Stored items
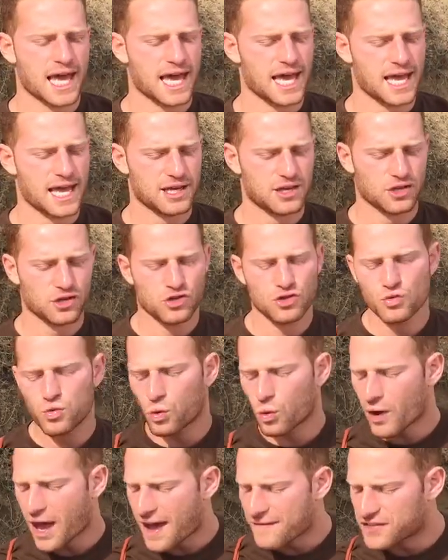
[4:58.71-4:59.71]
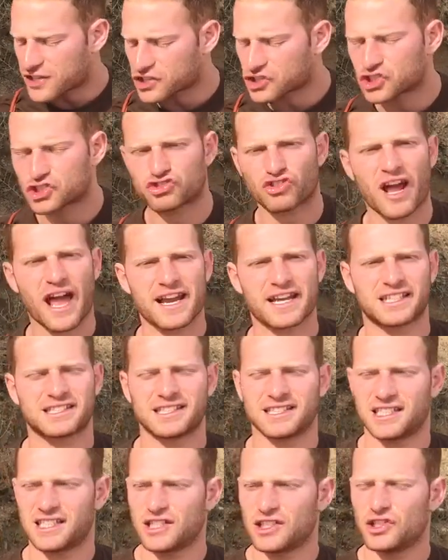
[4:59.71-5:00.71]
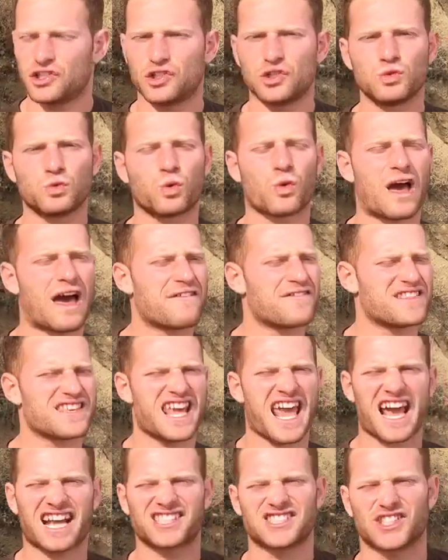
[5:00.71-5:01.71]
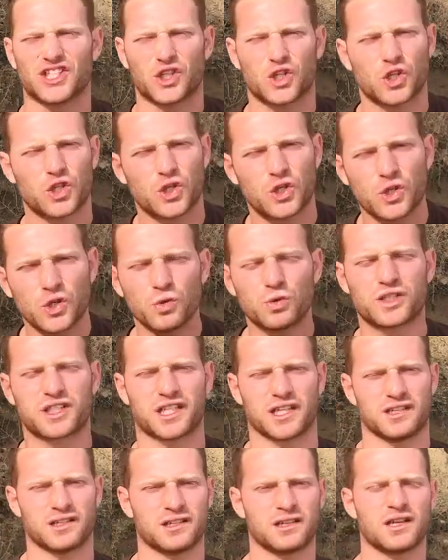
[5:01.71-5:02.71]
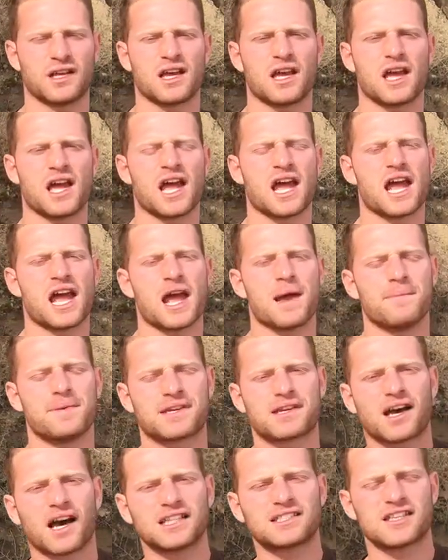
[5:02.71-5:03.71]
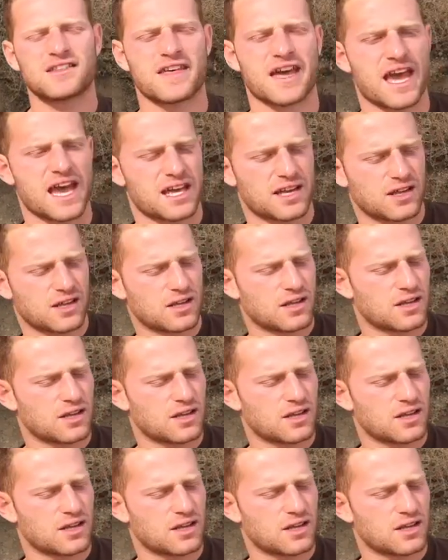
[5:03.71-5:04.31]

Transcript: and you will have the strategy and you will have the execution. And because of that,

(What you need to do): Repeat the lines of the records verbatim, starting at the line containing "[5:01.71-5:02.71]" and stopping after the final line. Images stay out.

(Response):
[5:01.71-5:02.71]
[5:02.71-5:03.71]
[5:03.71-5:04.31]

Transcript: and you will have the strategy and you will have the execution. And because of that,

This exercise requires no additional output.